--- START ---

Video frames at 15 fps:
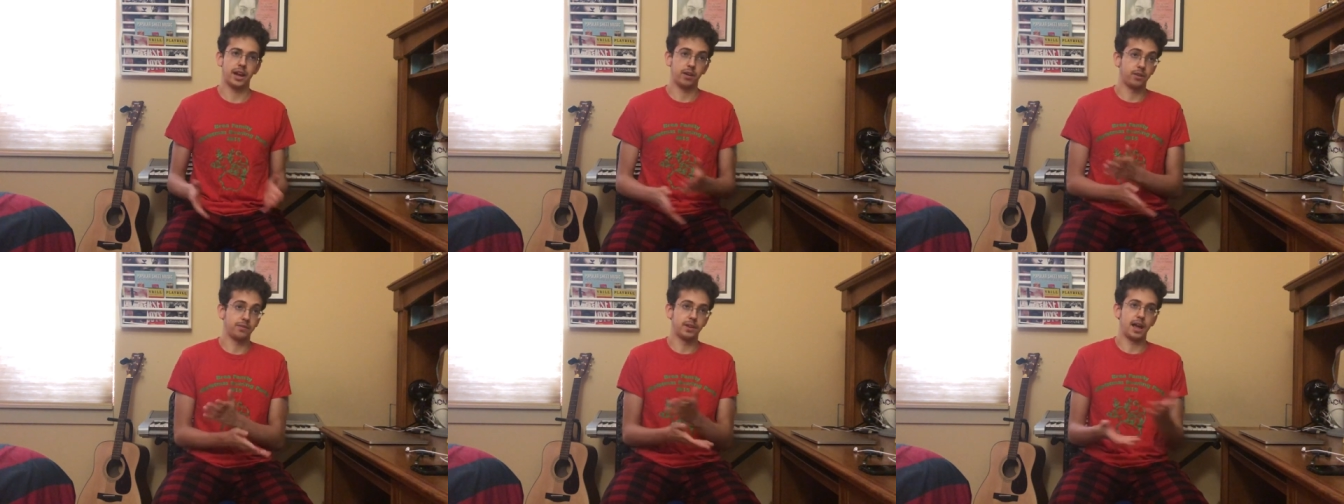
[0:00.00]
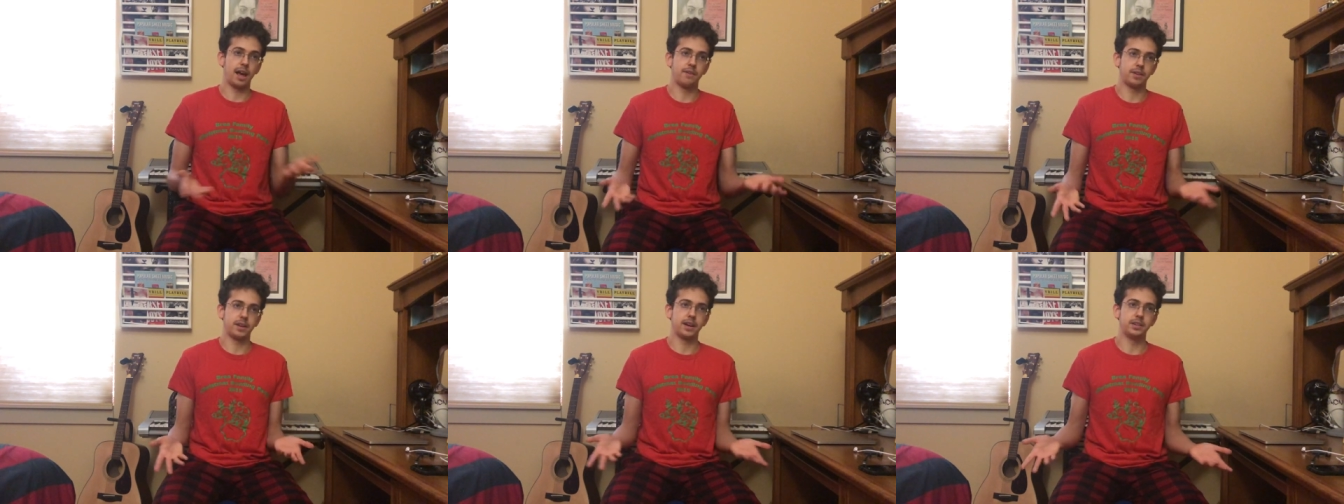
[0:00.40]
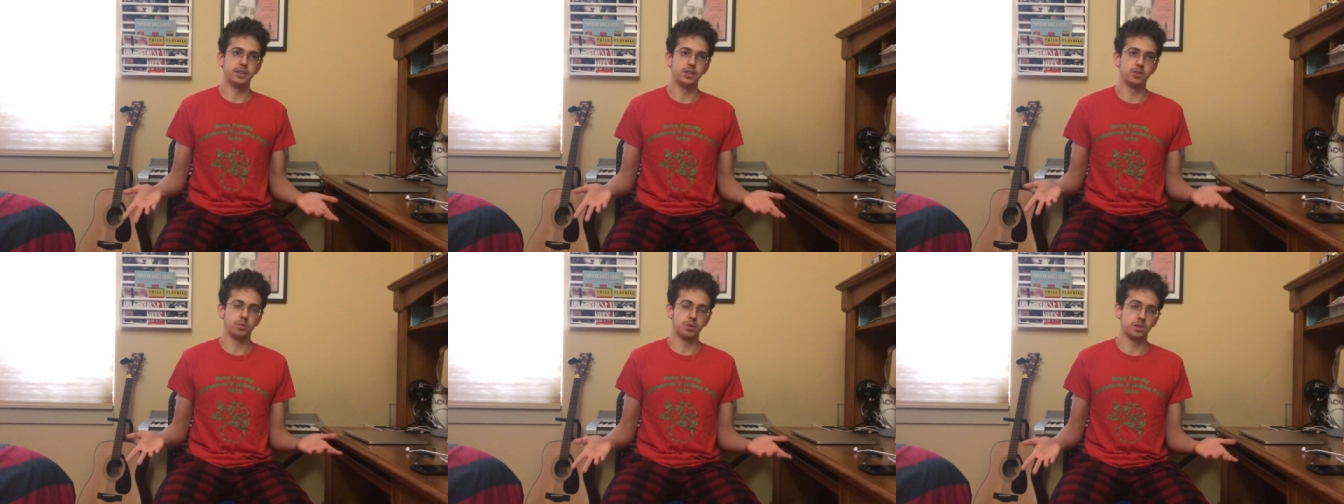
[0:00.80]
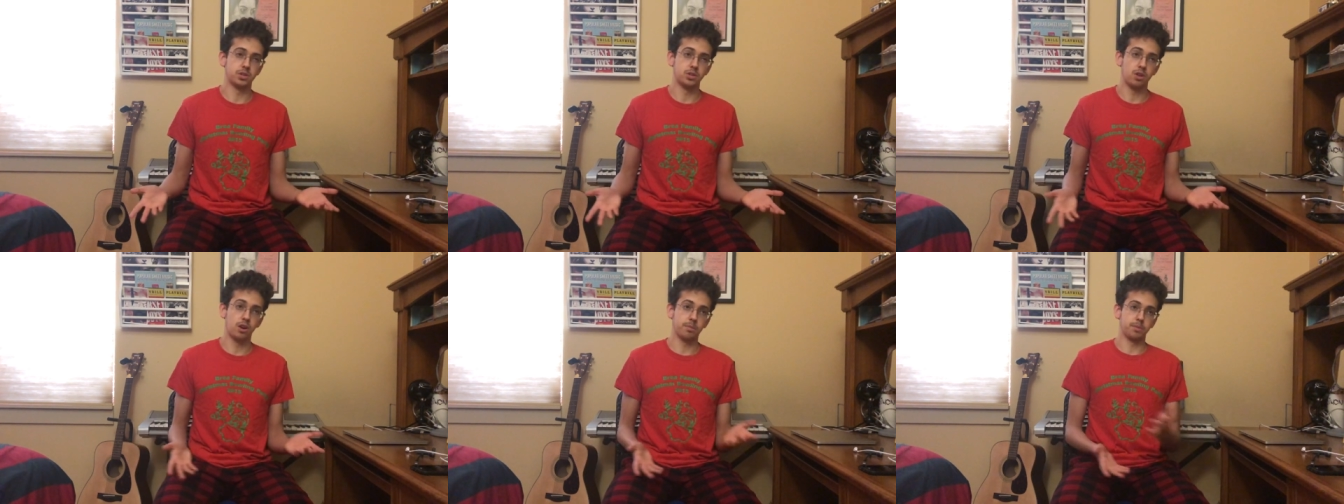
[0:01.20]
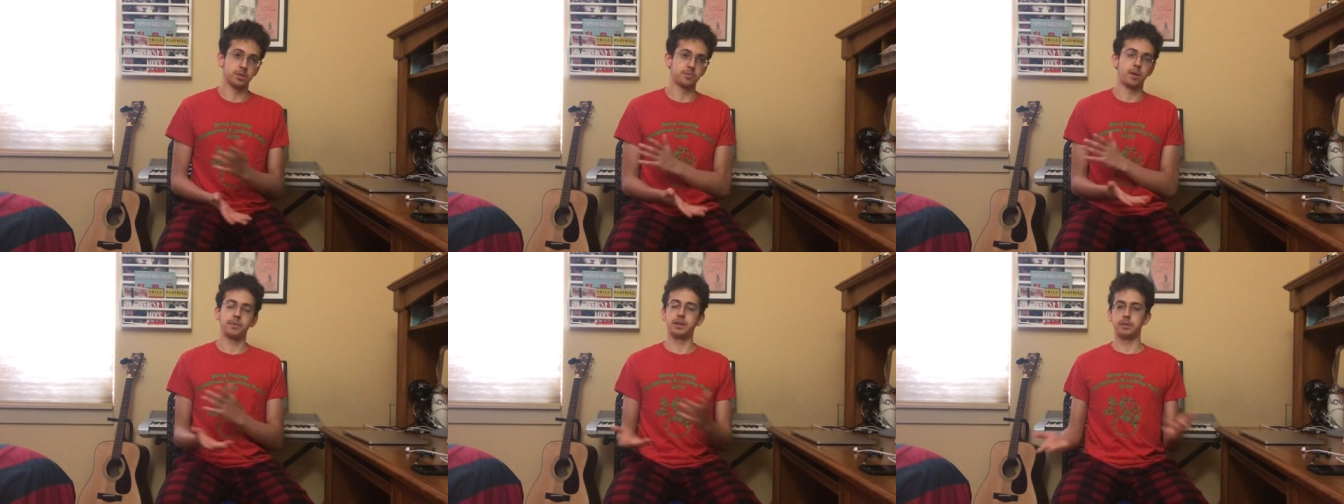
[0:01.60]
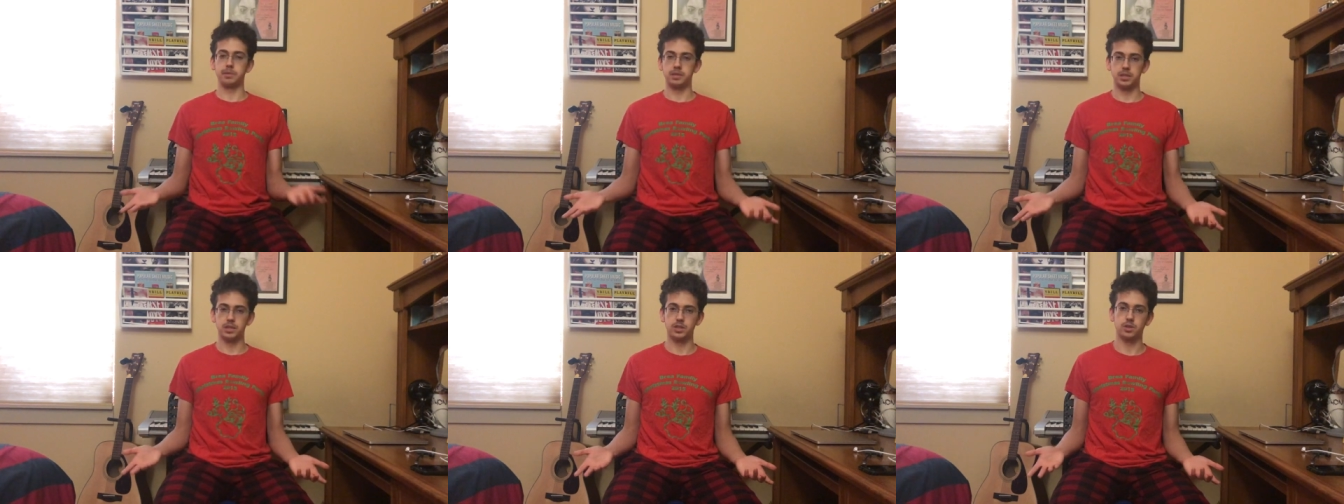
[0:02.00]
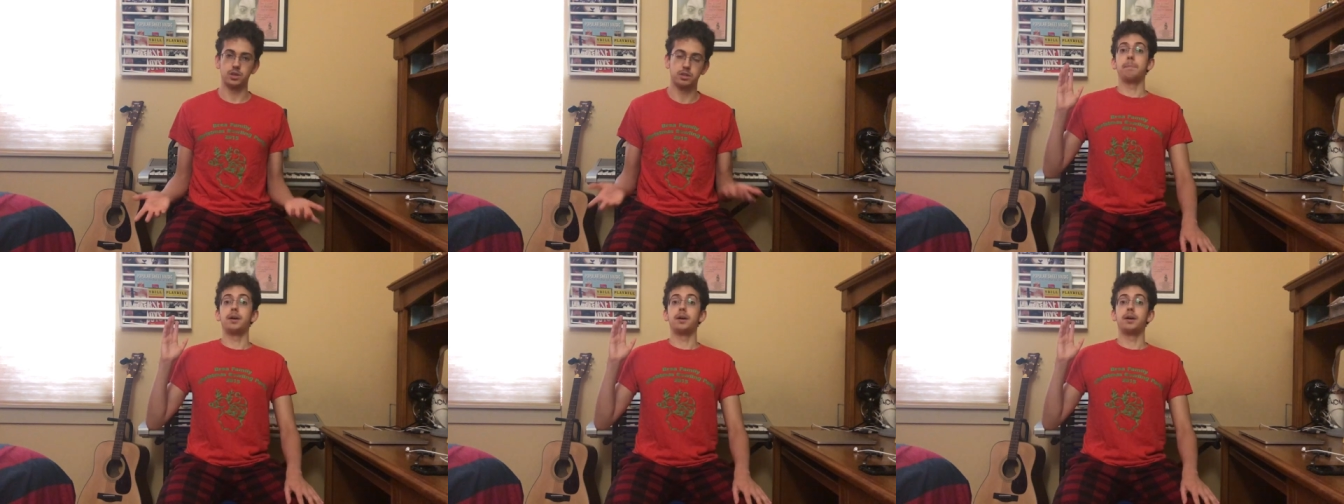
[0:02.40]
I don't even have any ideas where to start, but it's probably gonna be t-shirts.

--- END ---

■ **WHAT YOU SHOULD DO**
Print the material in full and exactly; the pictures must not be printed.

■ **EXERCISE OUTPUT**
Video frames at 15 fps:
[0:00.00]
[0:00.40]
[0:00.80]
[0:01.20]
[0:01.60]
[0:02.00]
[0:02.40]
I don't even have any ideas where to start, but it's probably gonna be t-shirts.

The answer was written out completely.